As for our proposals, the urban policy budget was slashed by 11% in the summer of 2017, even after successive cuts of 10% between 2012 and 2014 – a total reduction of €80M! The mayoral association “Ville et Banlieue de France” are formulating 30 proposals, ranging from alleviating the financial constraints upon our towns and villages, to increasing public funds for schools, local police forces, and more broadly, I emphasise, improved provision of public services. Gone are the days of a true Republic, of support for civic schemes, of opportunities to boost local power in our neighbourhoods. Yet these are now the fundamental pleas of the “people”. For real.

(1) On 16th October 2017, 150 mayors assembled in Grigny (in the Essonne region) to discuss the general state of urban polices. This was in response to the announcements of budgetary restrictions that were to be placed upon neighbourhoods. The mayors called for the government to “deliver a complete U-turn” and appealed for a “national response” to these announcements.

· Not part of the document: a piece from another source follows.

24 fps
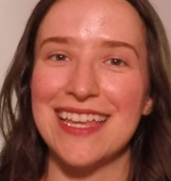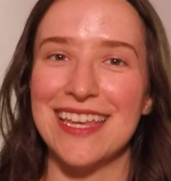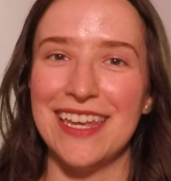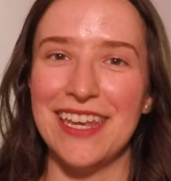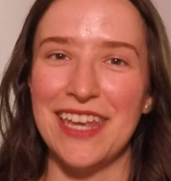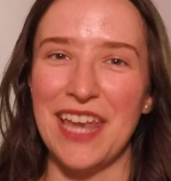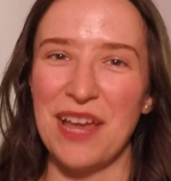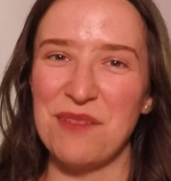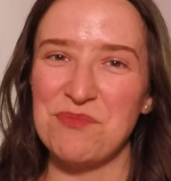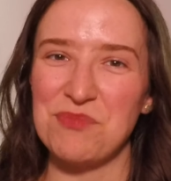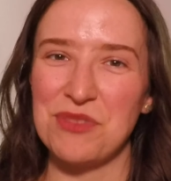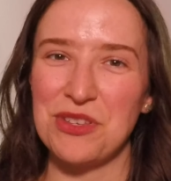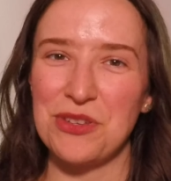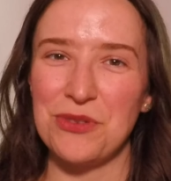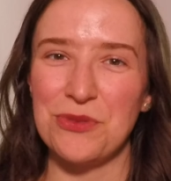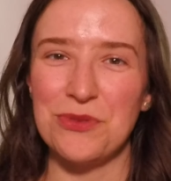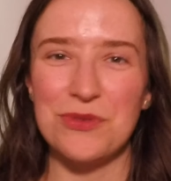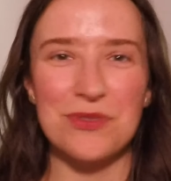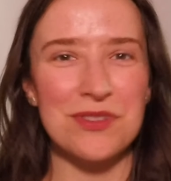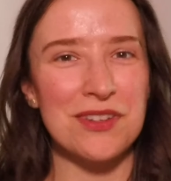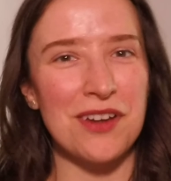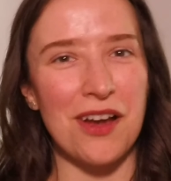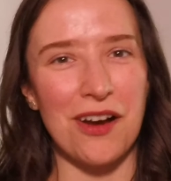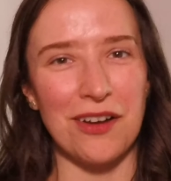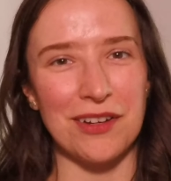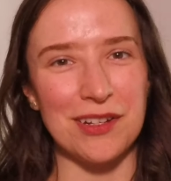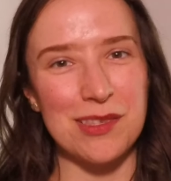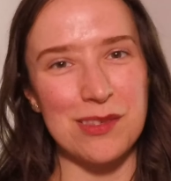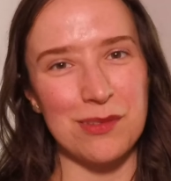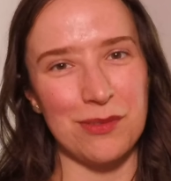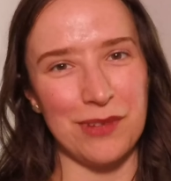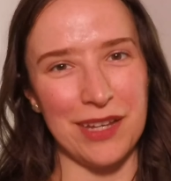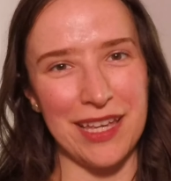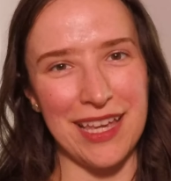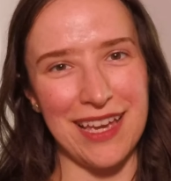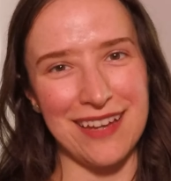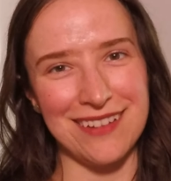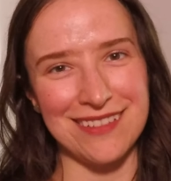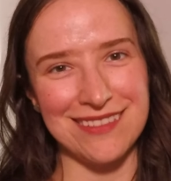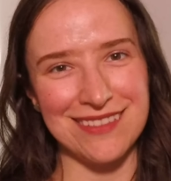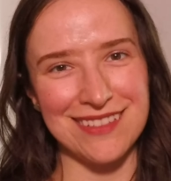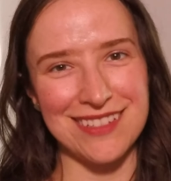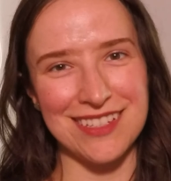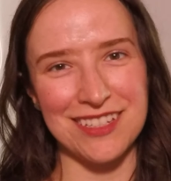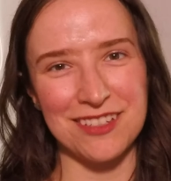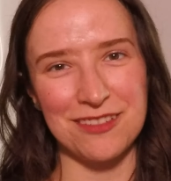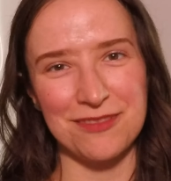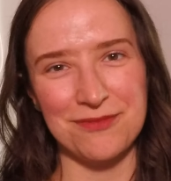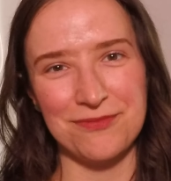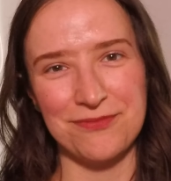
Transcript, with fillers: Neptune on its way out.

(2) In Roubaix on 15th November 2017, President Macron gave a decidedly purposeful speech about urban policy. Six months later, his warm words were shown to have been lip service, with the demise of the Borloo plan as of 22nd May 2018.

The appeal of local representatives against Macron’s “neo-populism”

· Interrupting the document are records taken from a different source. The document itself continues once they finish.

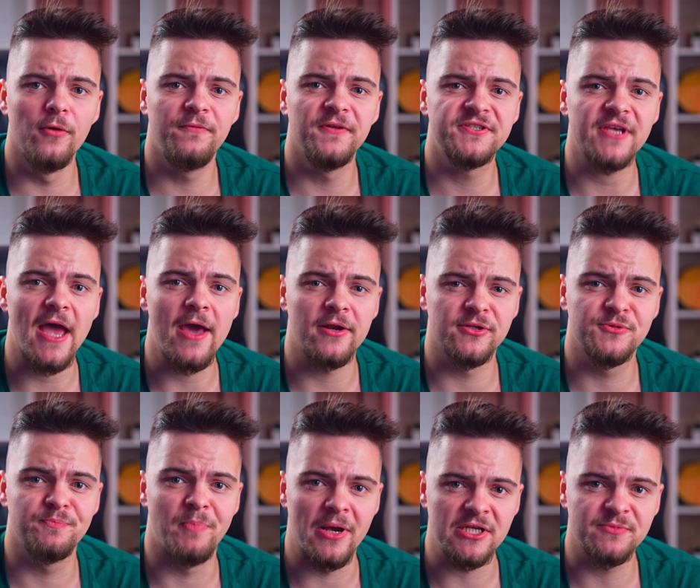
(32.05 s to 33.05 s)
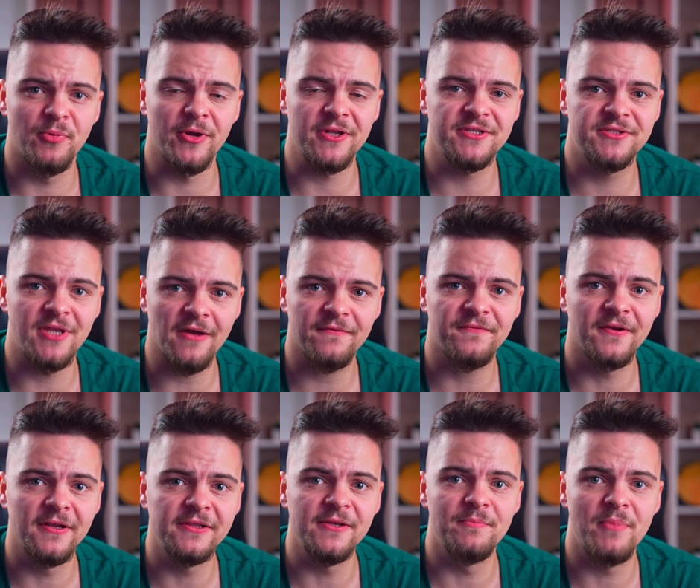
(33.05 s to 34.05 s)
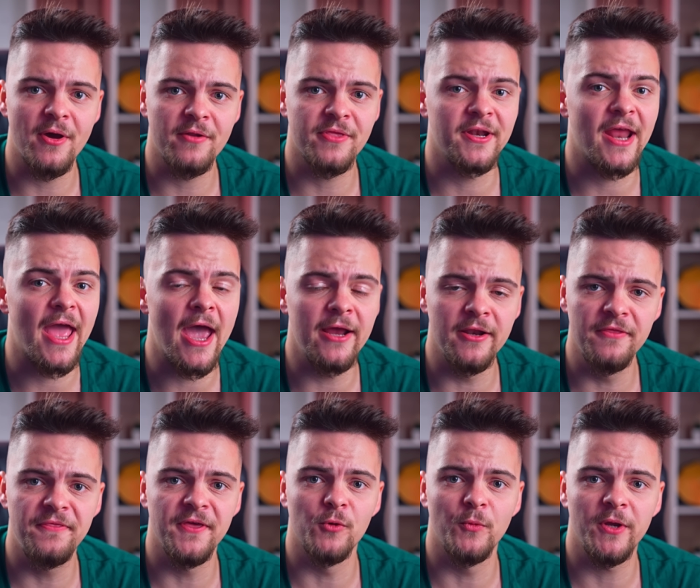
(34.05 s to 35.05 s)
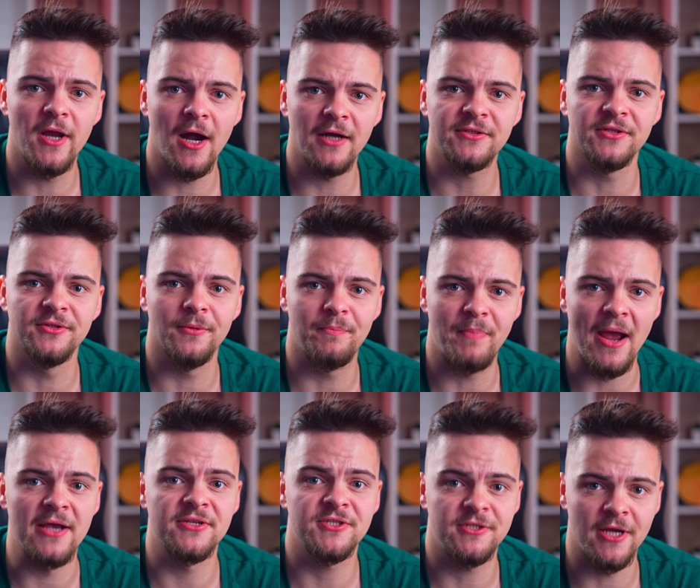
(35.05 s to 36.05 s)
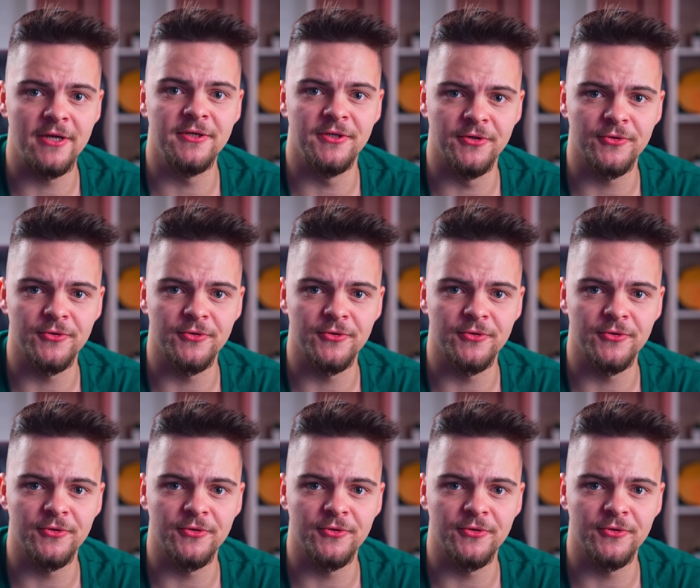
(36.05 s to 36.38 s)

don't know if it's at its best, but it's definitely better than anything we got in the past 10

20 mayors and local representatives have just launched an appeal to condemn government policy.

They are, quite simply, ‘appalled’. The 20 mayors and local representatives who signed the appeal that was published in “l’Obs” on 30th May did not mince their words following the announcement of Emmanuel Macron’s plans for low-income suburbs and estates. They write that “behind the shiny veneer of the Elysée Palace, our government has extinguished not only a sense of hope, but the possibility of national reconciliation.” In particular, they lament the clear absence, in Macron’s speech, of the results of “eight months of national organisation, of collaborative thinking and planning, of altruistic engagement” from local representatives, who have worked tirelessly with community groups and local populations to come up with real solutions. The signatories also emphasise that “It is clear that the lifeblood has been sucked from our communal and civic movement. Moreover, the movement’s principal source of inspiration – Jean-Louis Borloo – has been publicly ridiculed, in an undignified and scandalous way”.

They also condemn the exclusion of locally elected representatives from the Presidential Council of Towns and Cities, “held up as a magic bullet during the management of the project, directly contradicting the thrust of the presidential speech of November 2017.” The elected representatives see this as a way of “holding up civic participation as a model against local institutional networks”, which they consider to be a form of “neo-populism”: a process of “unblocking”, targeting both local representatives and institutional voluntary stakeholders”.
“The presidential discourse has considerably undermined the fabric – already somewhat weakened – of our local democracy.”

Among the signatories of this appeal are mayors and local representatives from various political schools of thought. In addition to Marc Vuillemot, the socialist mayor of La Seyne-sur-Mer, there are communists such as the mayor of Grigny, Philippe Rio, and the mayor of Montreuil, Patrice Bessac, environmentalists such as the mayor of Grande-Synthe, Damien Carême, and right-wing representatives such as the Republican senator Philippe Dallier or the mayor of Chanteloup-les-Vignes, Catherine Arenou, who prefers a different flavour of conservatism.